From: Huaisheng HS1 Ye <yehs1@lenovo.com>
To: Michal Hocko <mhocko@kernel.org>
Cc: "akpm@linux-foundation.org" <akpm@linux-foundation.org>,
"linux-mm@kvack.org" <linux-mm@kvack.org>,
"willy@infradead.org" <willy@infradead.org>,
"vbabka@suse.cz" <vbabka@suse.cz>,
"mgorman@techsingularity.net" <mgorman@techsingularity.net>,
"kstewart@linuxfoundation.org" <kstewart@linuxfoundation.org>,
"alexander.levin@verizon.com" <alexander.levin@verizon.com>,
"gregkh@linuxfoundation.org" <gregkh@linuxfoundation.org>,
"colyli@suse.de" <colyli@suse.de>,
NingTing Cheng <chengnt@lenovo.com>,
Ocean HY1 He <hehy1@lenovo.com>,
"linux-kernel@vger.kernel.org" <linux-kernel@vger.kernel.org>,
"iommu@lists.linux-foundation.org"
<iommu@lists.linux-foundation.org>,
"xen-devel@lists.xenproject.org" <xen-devel@lists.xenproject.org>,
"linux-btrfs@vger.kernel.org" <linux-btrfs@vger.kernel.org>,
Christoph Hellwig <hch@lst.de>
Subject: RE: [External] Re: [RFC PATCH v2 00/12] get rid of GFP_ZONE_TABLE/BAD
Date: Fri, 25 May 2018 09:43:09 +0000 [thread overview]
Message-ID: <HK2PR03MB1684ED6EC6859A88A196DC0C92690@HK2PR03MB1684.apcprd03.prod.outlook.com> (raw)

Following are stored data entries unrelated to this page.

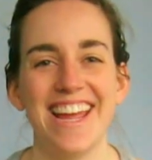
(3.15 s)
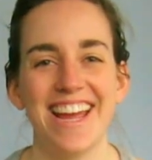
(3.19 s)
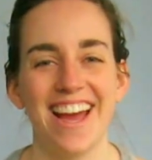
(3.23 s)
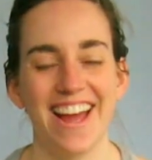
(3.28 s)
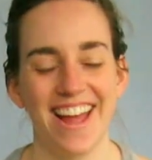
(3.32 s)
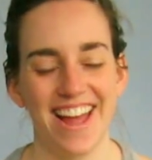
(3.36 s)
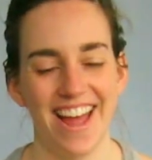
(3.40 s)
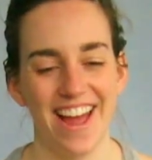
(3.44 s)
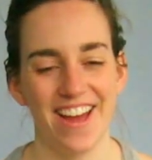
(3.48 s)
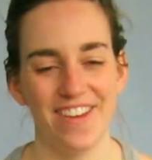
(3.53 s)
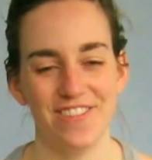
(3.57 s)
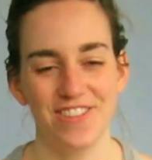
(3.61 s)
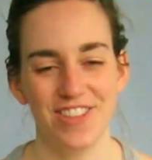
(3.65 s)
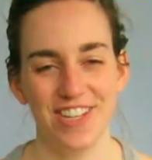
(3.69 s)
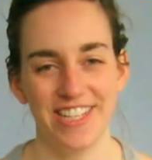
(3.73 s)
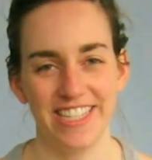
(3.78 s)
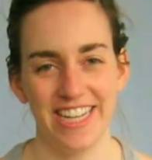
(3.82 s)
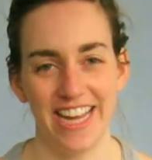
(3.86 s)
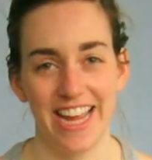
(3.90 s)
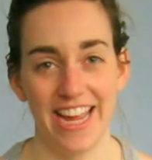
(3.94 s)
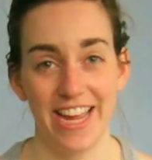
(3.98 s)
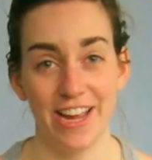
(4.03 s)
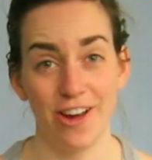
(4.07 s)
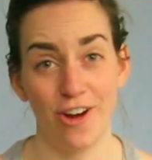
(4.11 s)
I have the
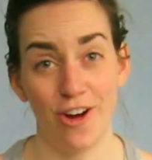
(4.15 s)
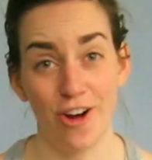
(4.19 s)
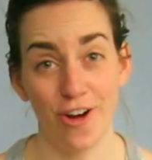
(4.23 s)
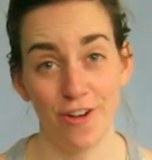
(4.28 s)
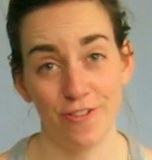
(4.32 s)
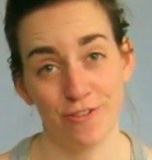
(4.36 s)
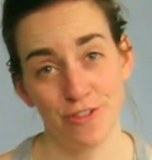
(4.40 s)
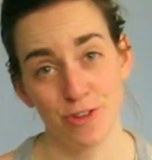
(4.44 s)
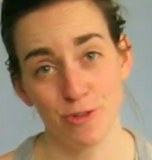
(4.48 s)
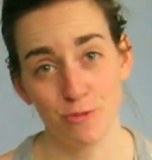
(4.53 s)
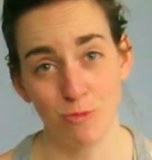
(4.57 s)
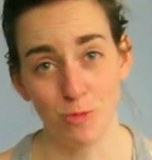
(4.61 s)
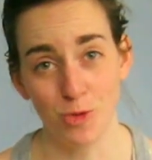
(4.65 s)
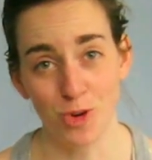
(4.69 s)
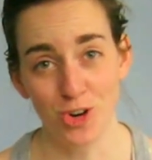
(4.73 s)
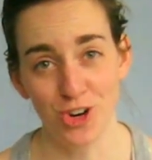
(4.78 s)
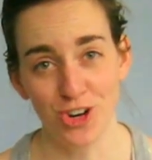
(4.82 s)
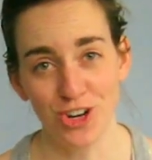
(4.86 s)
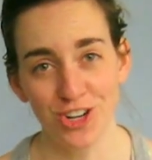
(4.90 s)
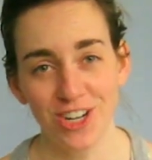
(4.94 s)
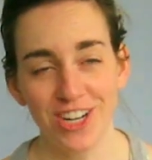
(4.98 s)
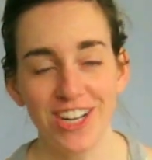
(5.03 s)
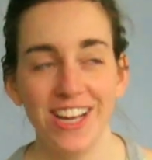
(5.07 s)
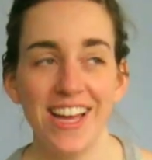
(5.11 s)
day off from
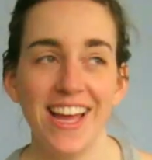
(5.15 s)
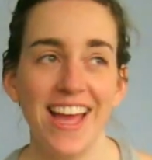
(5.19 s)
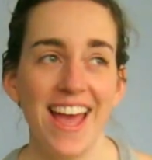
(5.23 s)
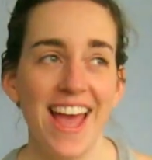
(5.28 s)
work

In-Reply-To: <20180524121853.GG20441@dhcp22.suse.cz>
From: Michal Hocko [mailto:mhocko@kernel.org]
Sent: Thursday, May 24, 2018 8:19 PM>
> > Let me try to reply your questions.
> > Exactly, GFP_ZONE_TABLE is too complicated. I think there are two advantages
> > from the series of patches.
> >
> > 1. XOR operation is simple and efficient, GFP_ZONE_TABLE/BAD need to do twice
> > shift operations, the first is for getting a zone_type and the second is for
> > checking the to be returned type is a correct or not. But with these patch XOR
> > operation just needs to use once. Because the bottom 3 bits of GFP bitmask have
> > been used to represent the encoded zone number, we can say there is no bad zone
> > number if all callers could use it without buggy way. Of course, the returned
> > zone type in gfp_zone needs to be no more than ZONE_MOVABLE.
>
> But you are losing the ability to check for wrong usage. And it seems
> that the sad reality is that the existing code do screw up.
In my opinion, originally there shouldn't be such many wrong combinations of these bottom 3 bits. For any user, whether or driver and fs, they should make a decision that which zone is they preferred. Matthew's idea is great, because with it the user must offer an unambiguous flag to gfp zone bits.
Ideally, before any user wants to modify the address zone modifier, they should clear it firstly, then ORing the GFP zone flag which comes from the zone they prefer.
With these patches, we can loudly announce that, the bottom 3 bits of zone mask couldn't accept internal ORing operations.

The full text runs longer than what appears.